The kidney, cancer, and the eye: current concepts.
Kurli, M, Finger, PT
Survey of ophthalmology. 2005;(6):507-18
Abstract
Herein, we review the associations between the kidney, renal cancers, and the eye. Renal cancers have been reported to metastasize to the eye and the orbit. As these tumors can be confused with other amelanotic or vascular tumors, a high index of suspicion is required for early detection and management of the primary tumor. We discuss the physiology of metastases, clinical features and management of metastatic disease. A variety of ocular anomalies have been associated with renal disease. Wilms tumor, a renal tumor of childhood, can present with aniridia, which may be the first clue leading to the diagnosis of the primary tumor.

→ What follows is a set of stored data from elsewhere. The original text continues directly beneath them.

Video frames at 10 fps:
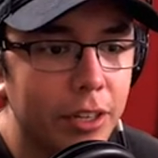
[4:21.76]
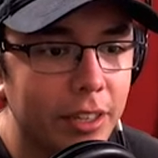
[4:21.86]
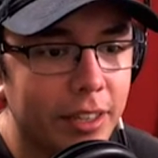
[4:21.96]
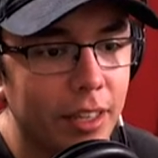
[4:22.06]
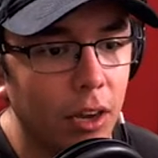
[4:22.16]
you
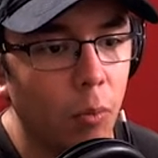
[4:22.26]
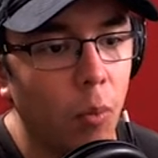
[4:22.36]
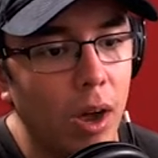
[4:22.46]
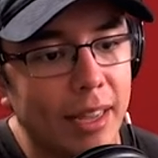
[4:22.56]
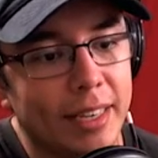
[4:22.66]

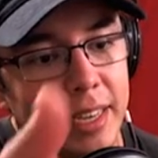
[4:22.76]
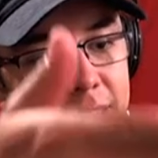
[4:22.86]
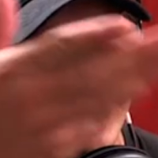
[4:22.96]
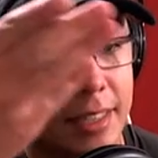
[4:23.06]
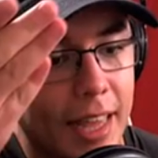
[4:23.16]
what
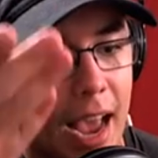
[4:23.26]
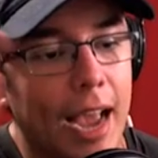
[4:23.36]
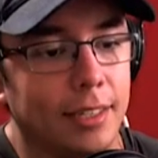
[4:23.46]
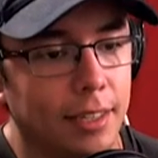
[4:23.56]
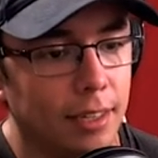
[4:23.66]
is
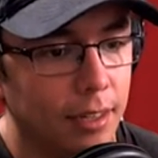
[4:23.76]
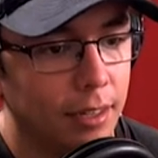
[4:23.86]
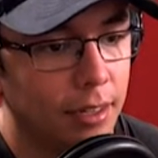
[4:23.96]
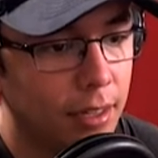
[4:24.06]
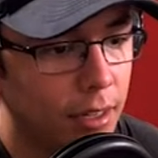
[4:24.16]
that?
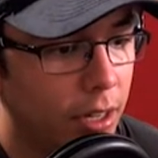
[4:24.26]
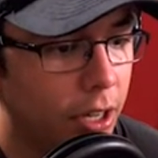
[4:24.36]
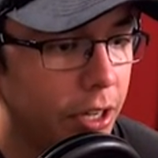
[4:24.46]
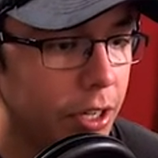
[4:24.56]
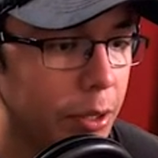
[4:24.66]

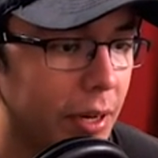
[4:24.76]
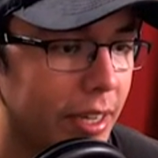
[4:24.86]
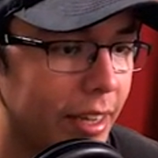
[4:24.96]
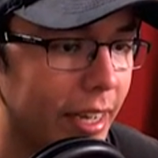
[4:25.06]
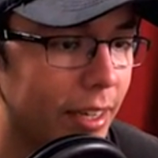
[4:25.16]
You would
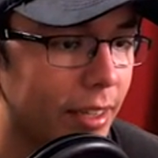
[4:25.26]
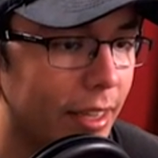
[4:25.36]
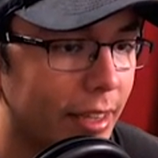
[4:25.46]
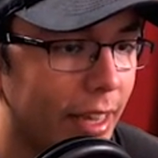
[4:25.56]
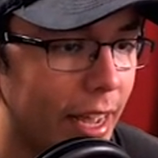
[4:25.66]
think
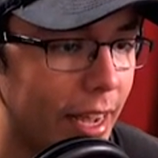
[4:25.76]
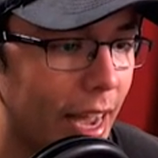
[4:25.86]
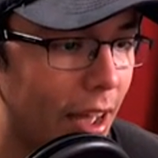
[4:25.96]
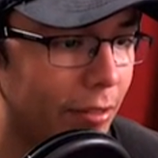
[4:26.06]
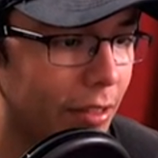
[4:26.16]
that they
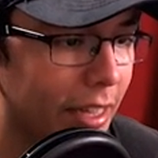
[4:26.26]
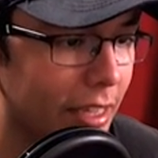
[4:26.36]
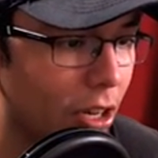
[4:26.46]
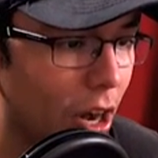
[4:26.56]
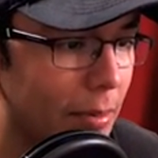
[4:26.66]
have like
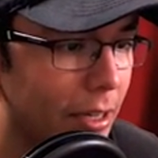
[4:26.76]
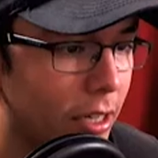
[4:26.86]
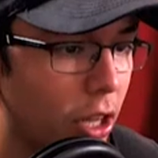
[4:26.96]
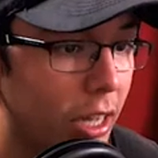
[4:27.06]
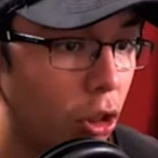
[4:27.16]
the common
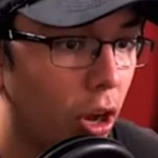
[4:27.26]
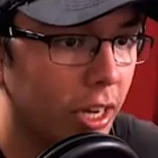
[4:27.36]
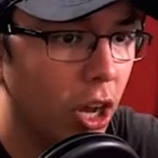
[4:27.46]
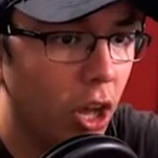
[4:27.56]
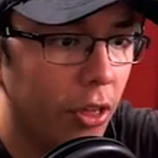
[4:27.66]
like look,
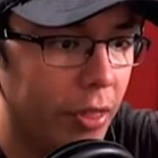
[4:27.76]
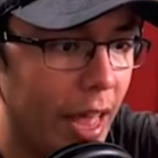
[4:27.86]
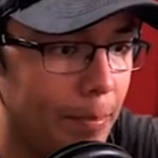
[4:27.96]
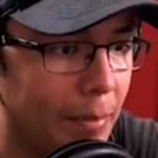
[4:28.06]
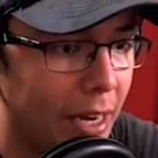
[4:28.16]

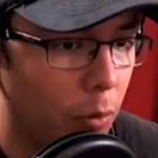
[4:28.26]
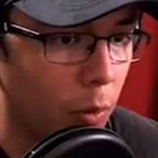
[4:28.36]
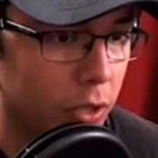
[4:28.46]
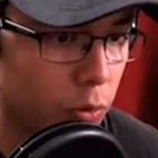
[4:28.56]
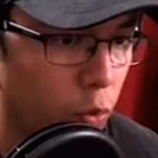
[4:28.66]
that beer
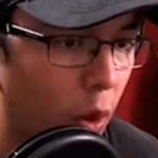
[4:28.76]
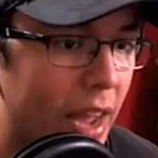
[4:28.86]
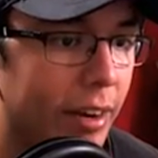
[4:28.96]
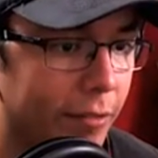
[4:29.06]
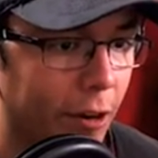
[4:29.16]
was
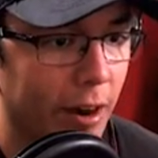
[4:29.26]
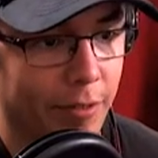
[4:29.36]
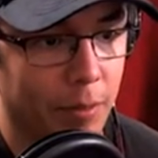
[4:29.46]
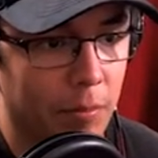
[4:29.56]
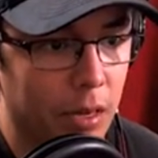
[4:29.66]
right in front of
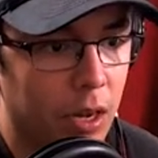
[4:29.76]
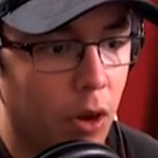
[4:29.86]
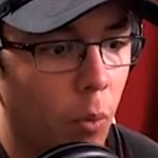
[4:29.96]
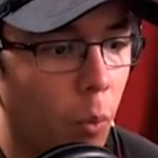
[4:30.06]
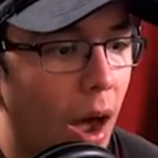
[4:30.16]
him.
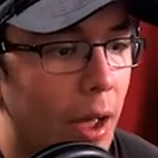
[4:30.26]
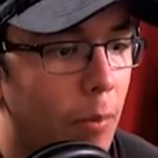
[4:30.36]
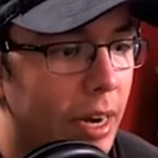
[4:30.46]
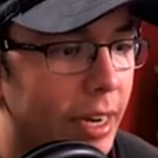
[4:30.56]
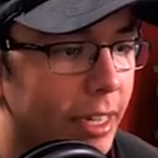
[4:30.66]
Why
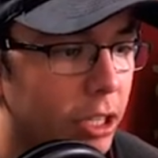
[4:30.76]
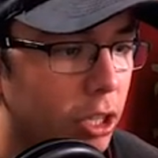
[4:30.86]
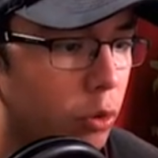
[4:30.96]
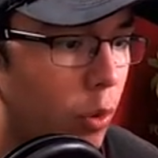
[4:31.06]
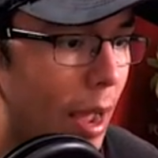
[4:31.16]
wouldn't he
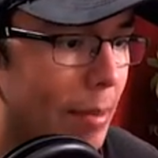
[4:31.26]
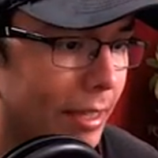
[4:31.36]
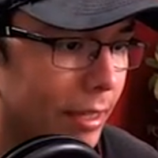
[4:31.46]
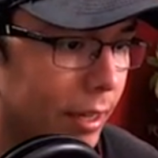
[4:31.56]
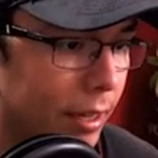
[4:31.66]
just grab it?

Paraneoplastic syndromes are common manifestations of renal cancers and can present as retinopathies and neuro-ophthalmic disorders. Multiple cancer syndromes involve both the eye and the kidney. For example, the diagnosis of von Hippel retinal tumors can lead to a systemic evaluation and discovery of associated visceral tumors. The prognosis, screening, and counseling of such patients is discussed. Newer systemic treatments available for renal tumors, such as interferon alfa, may lead to ocular side effects including retinopathy. These patients require periodic ophthalmic examinations. This review demonstrates the essential role of the ophthalmologist, for early diagnosis and treatment that can help reduce the morbidity and mortality associated with kidney tumors and renal-associated disease.